(Stored items)
====================

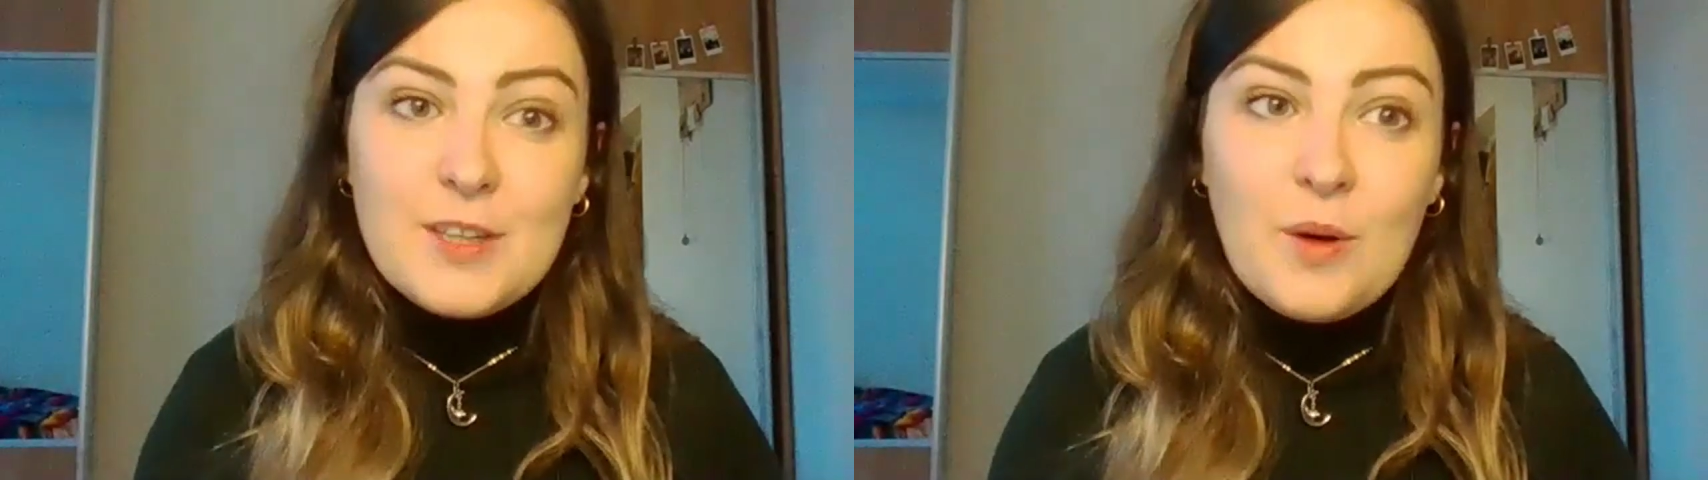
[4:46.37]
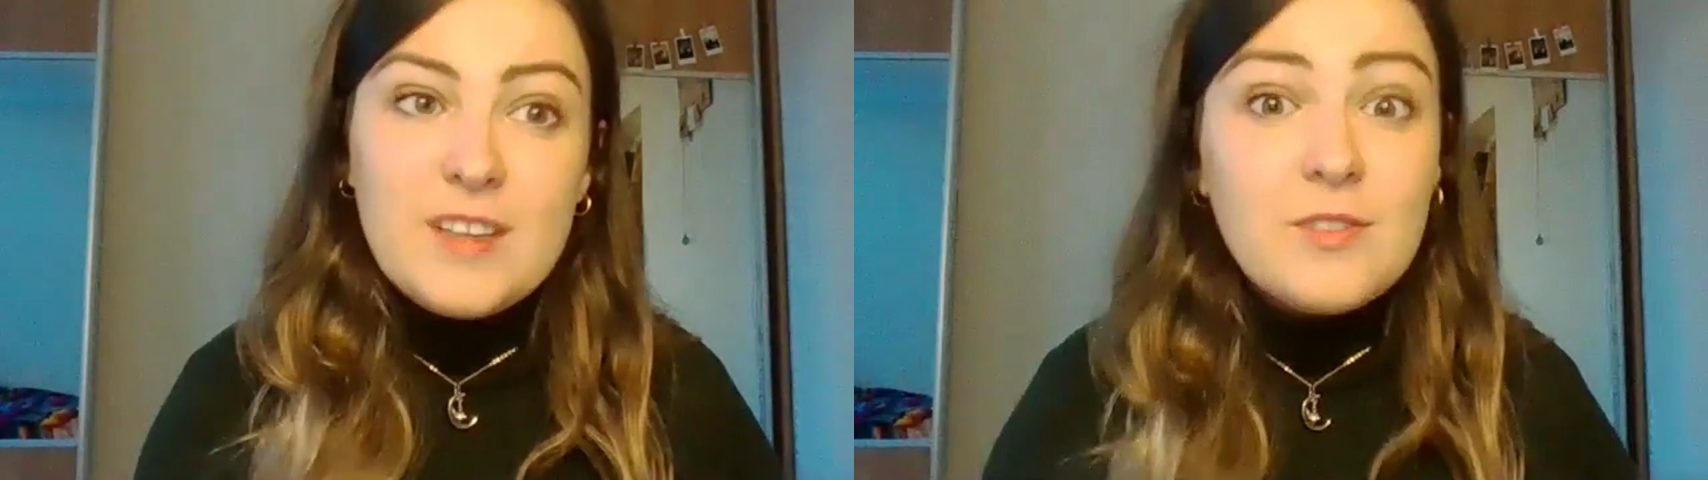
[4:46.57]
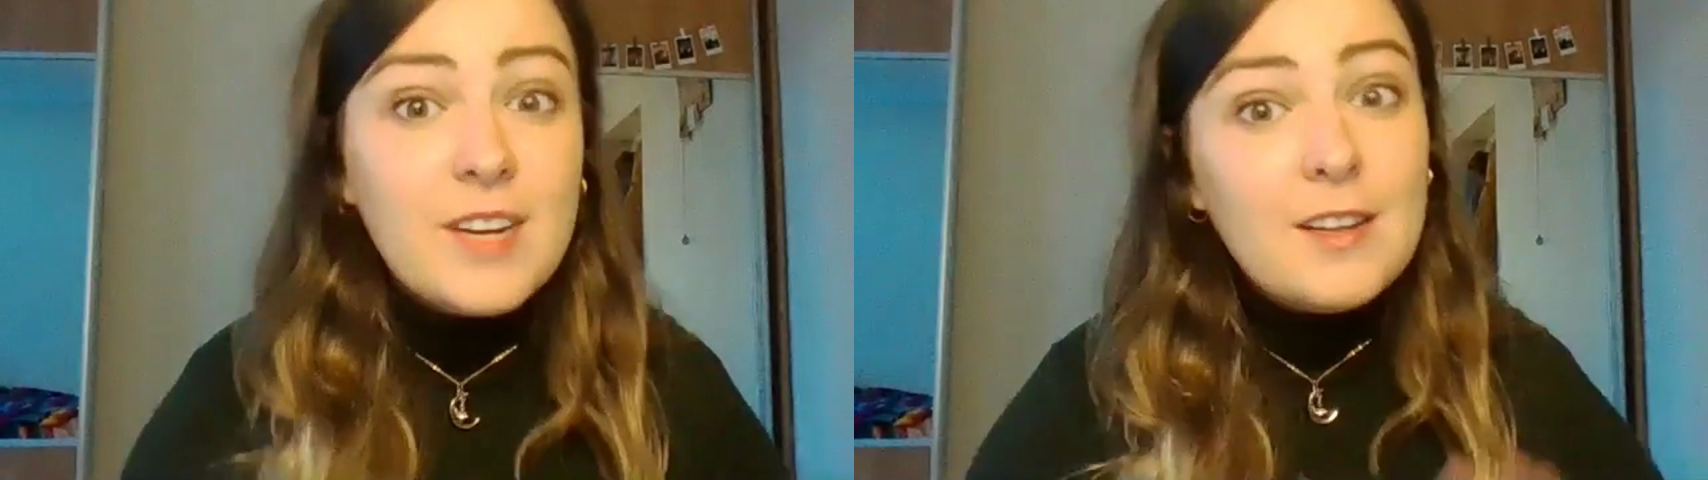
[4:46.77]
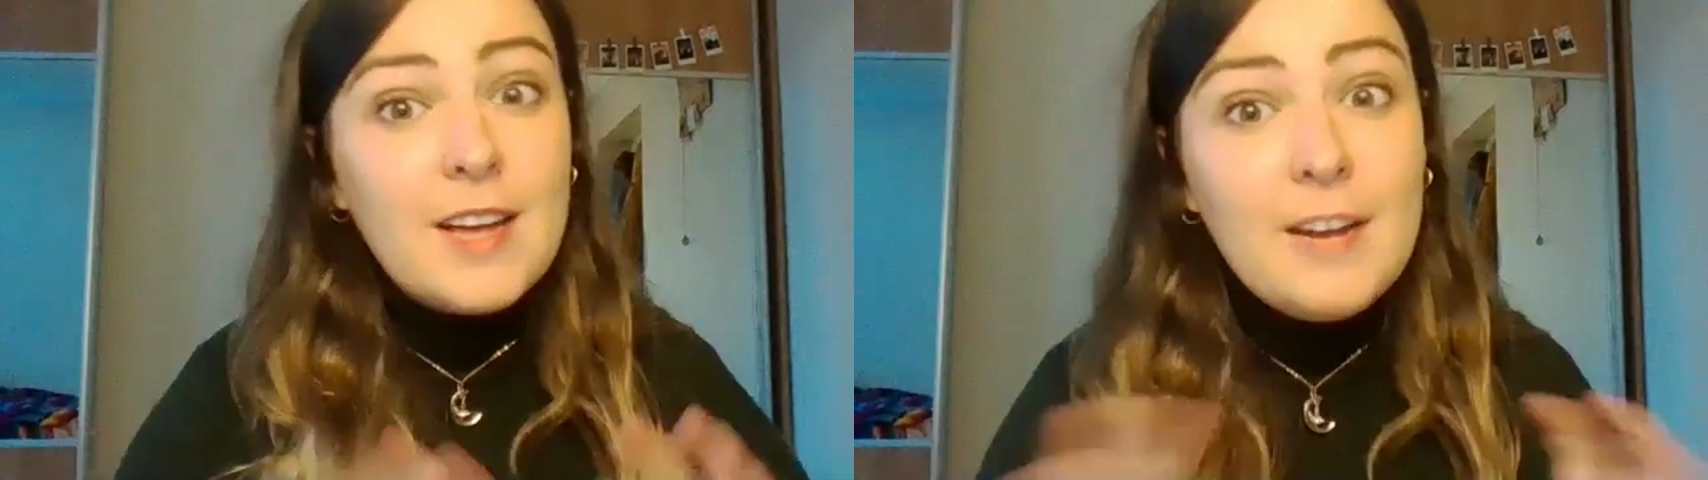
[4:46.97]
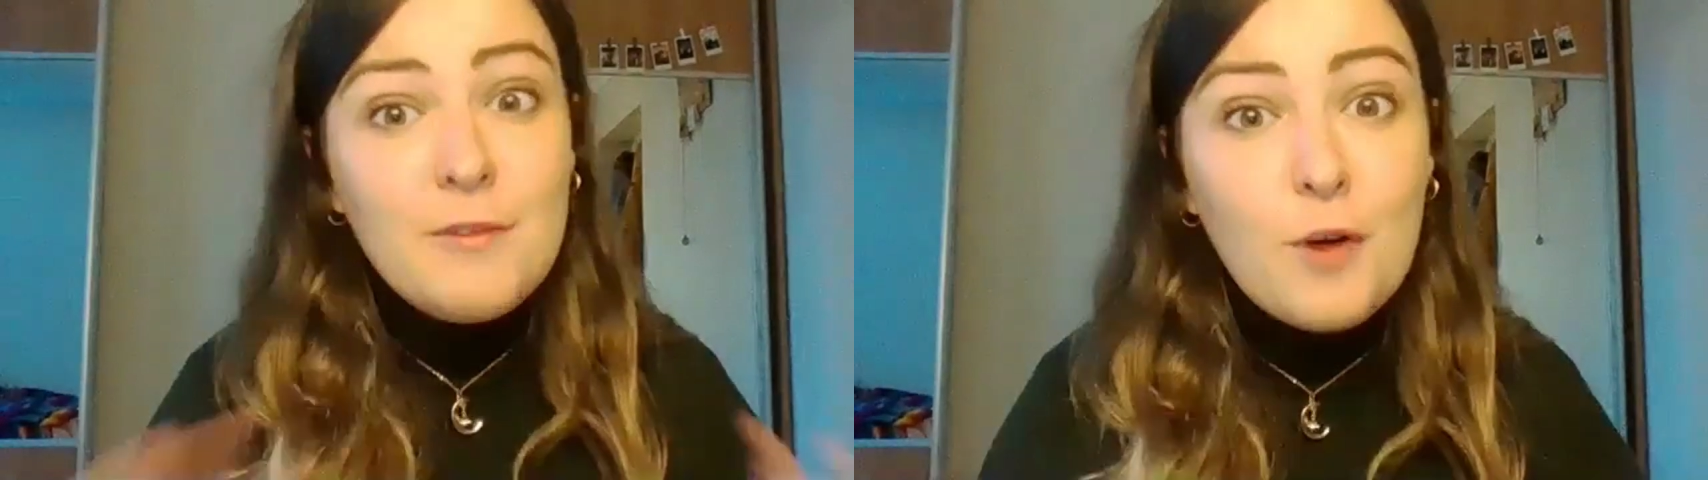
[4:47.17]
So it's a
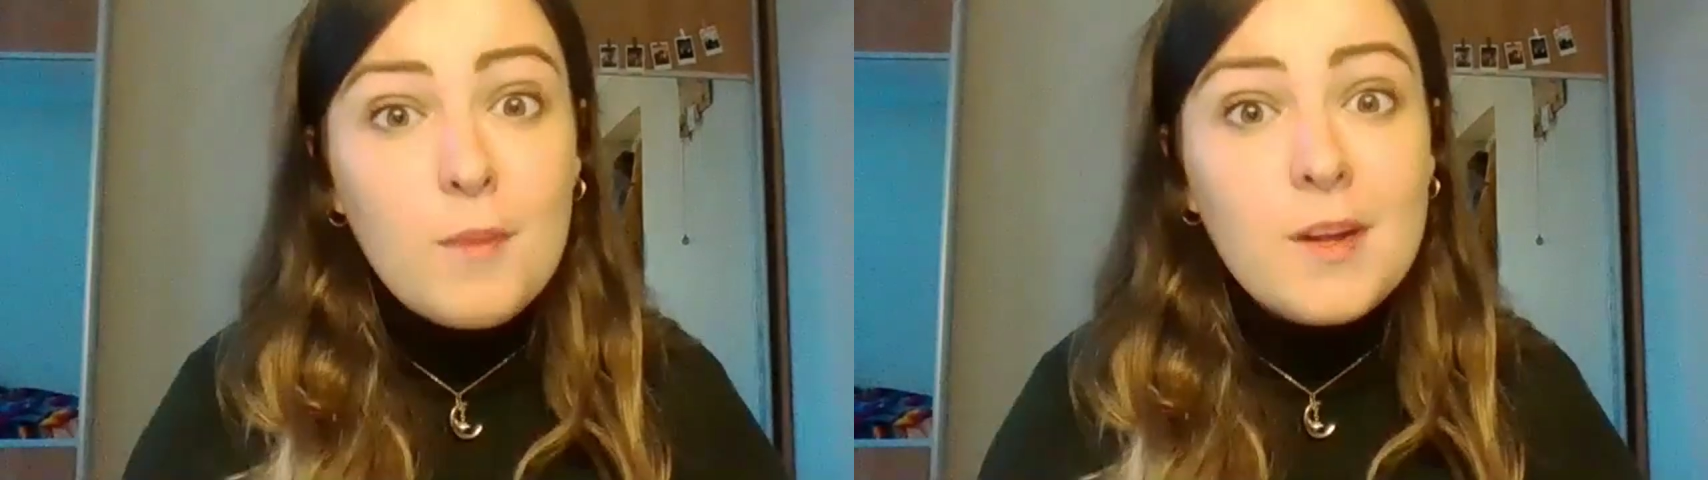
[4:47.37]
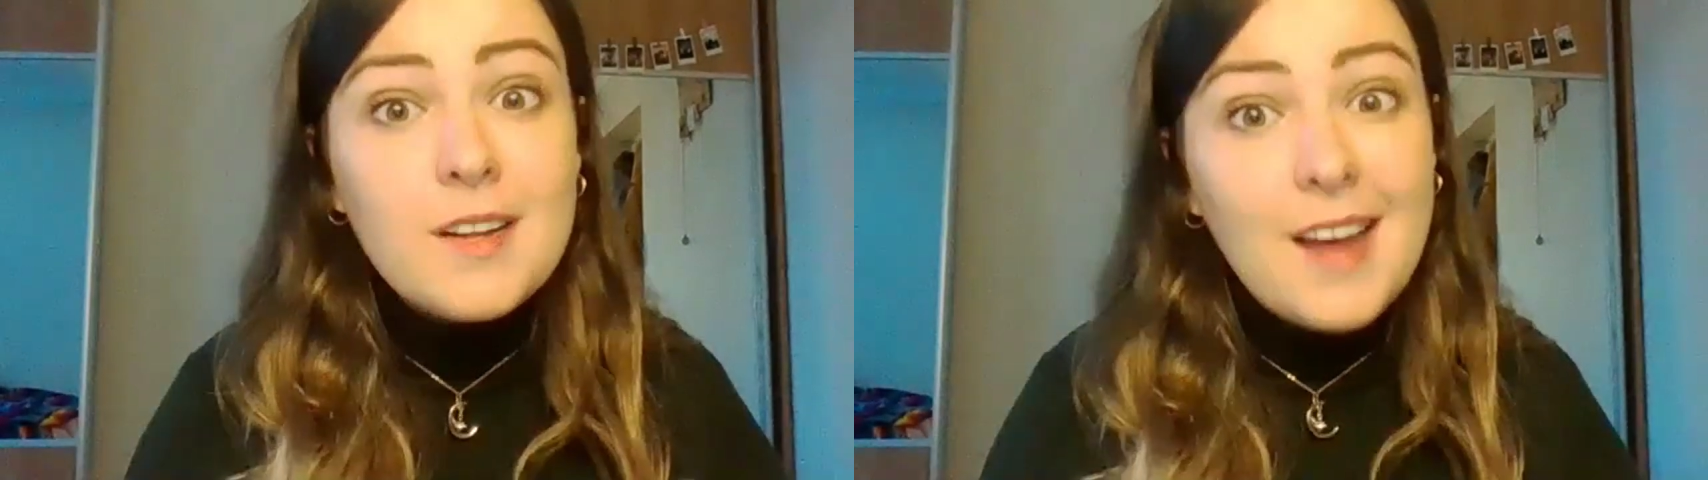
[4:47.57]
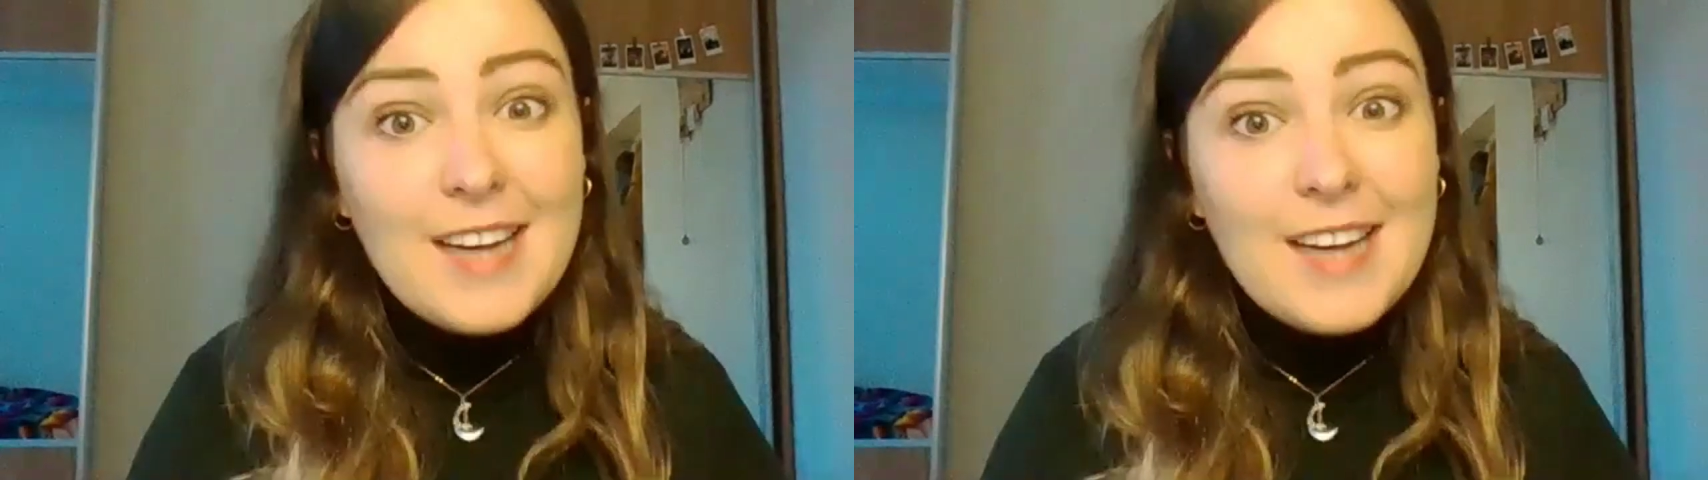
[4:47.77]
real informal,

====================

§ **WHAT THE TASK ASKS**: All records, pictures excluded: copy them exactly.

§ **SOLUTION TO THE EXERCISE**:
[4:46.37]
[4:46.57]
[4:46.77]
[4:46.97]
[4:47.17]
So it's a
[4:47.37]
[4:47.57]
[4:47.77]
real informal,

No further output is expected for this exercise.